▶ **Work request**
Once the pictures are removed, output the remaining entries exactly as given.

Stored items
-=-=-
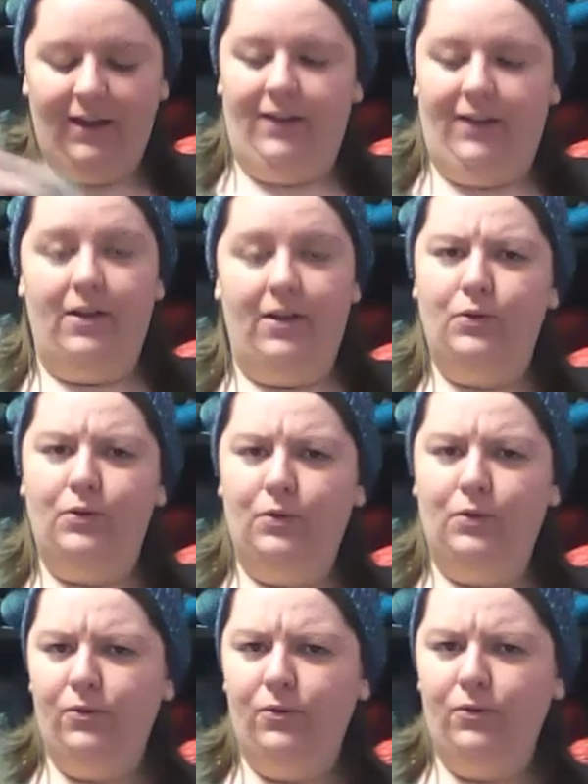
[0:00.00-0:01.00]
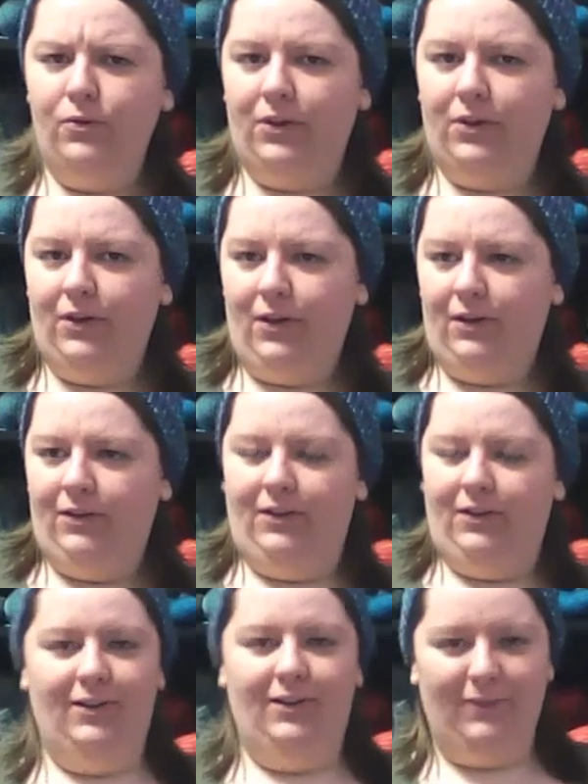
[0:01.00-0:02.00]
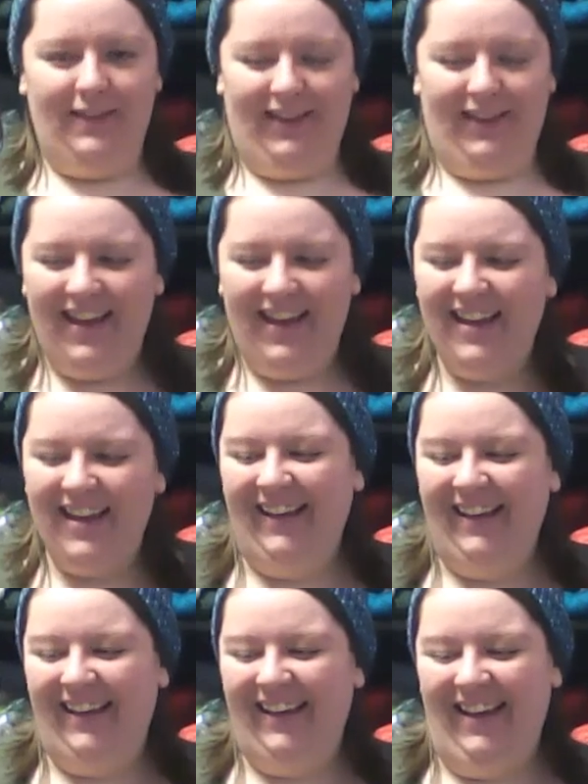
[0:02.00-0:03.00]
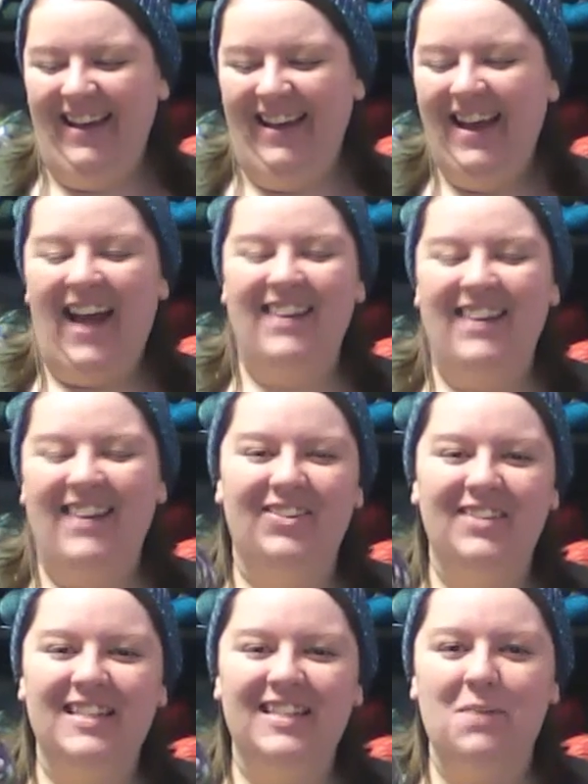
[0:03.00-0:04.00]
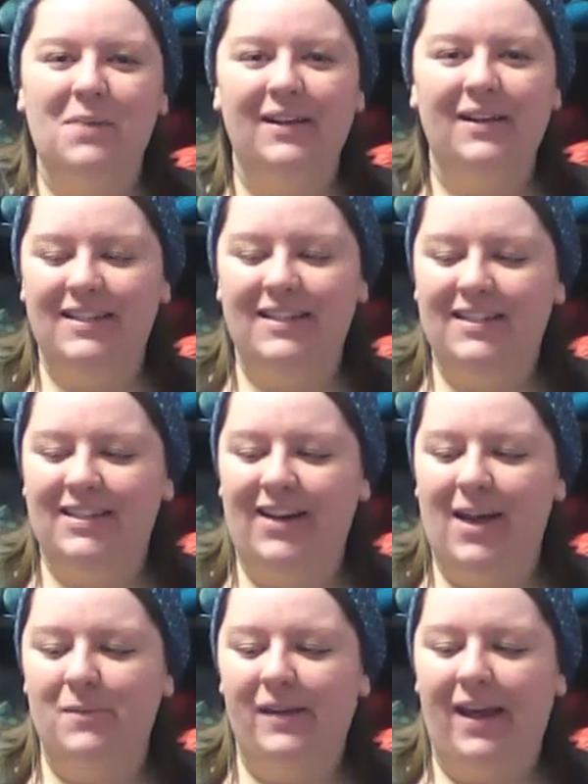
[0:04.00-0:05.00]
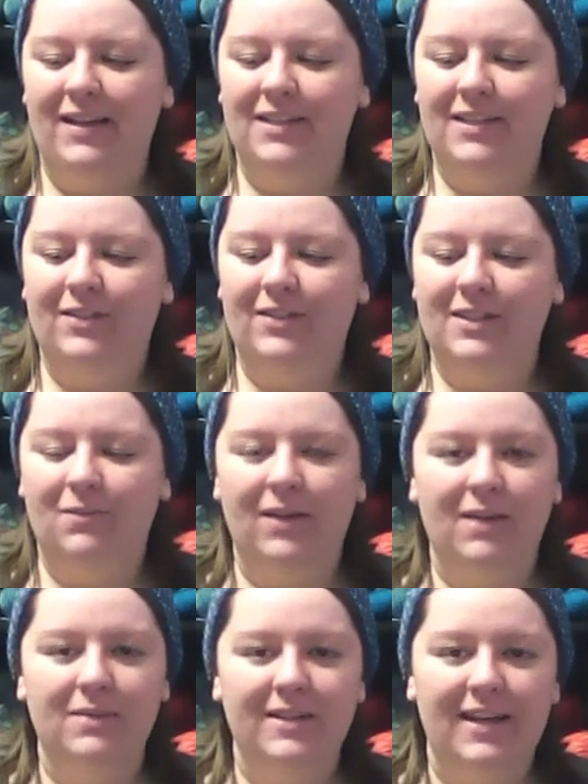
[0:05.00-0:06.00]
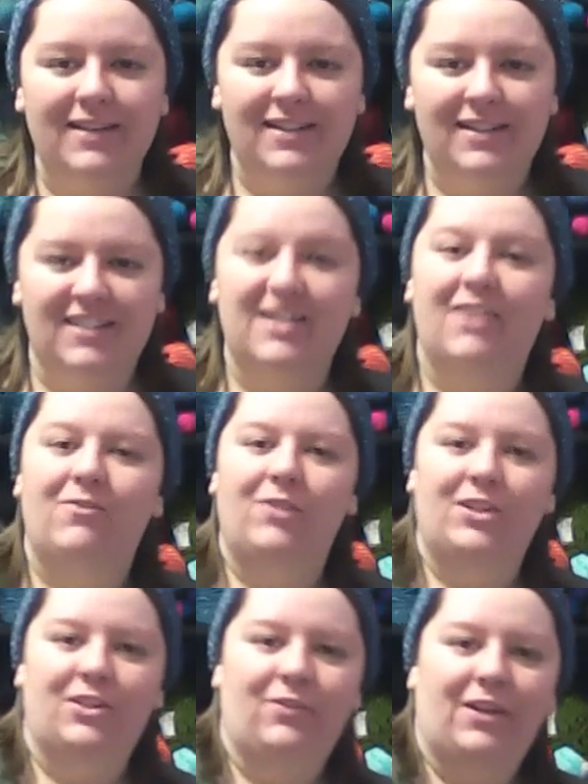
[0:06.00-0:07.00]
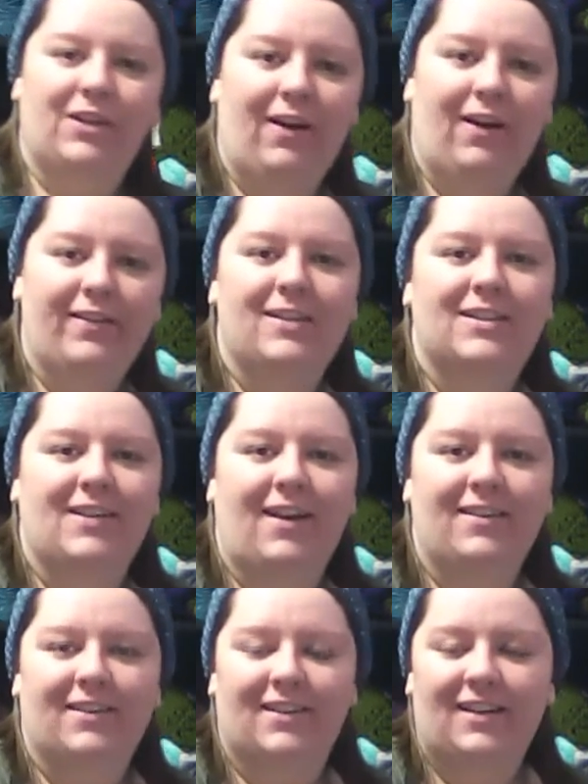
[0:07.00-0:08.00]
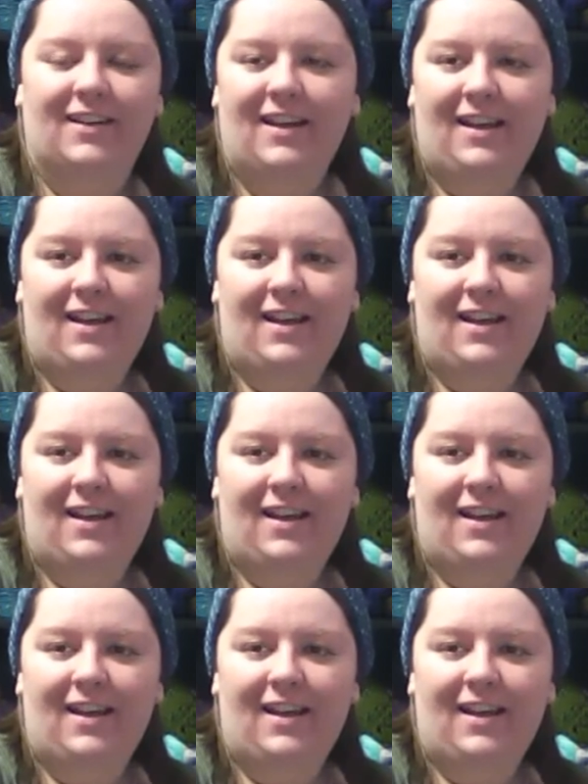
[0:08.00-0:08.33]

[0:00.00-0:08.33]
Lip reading: And the Ooh Girl colorway. I threw this up on Instagram and asked for some recommendations on what should we call this color.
-=-=-
▶ **Your response**
[0:00.00-0:01.00]
[0:01.00-0:02.00]
[0:02.00-0:03.00]
[0:03.00-0:04.00]
[0:04.00-0:05.00]
[0:05.00-0:06.00]
[0:06.00-0:07.00]
[0:07.00-0:08.00]
[0:08.00-0:08.33]

[0:00.00-0:08.33]
Lip reading: And the Ooh Girl colorway. I threw this up on Instagram and asked for some recommendations on what should we call this color.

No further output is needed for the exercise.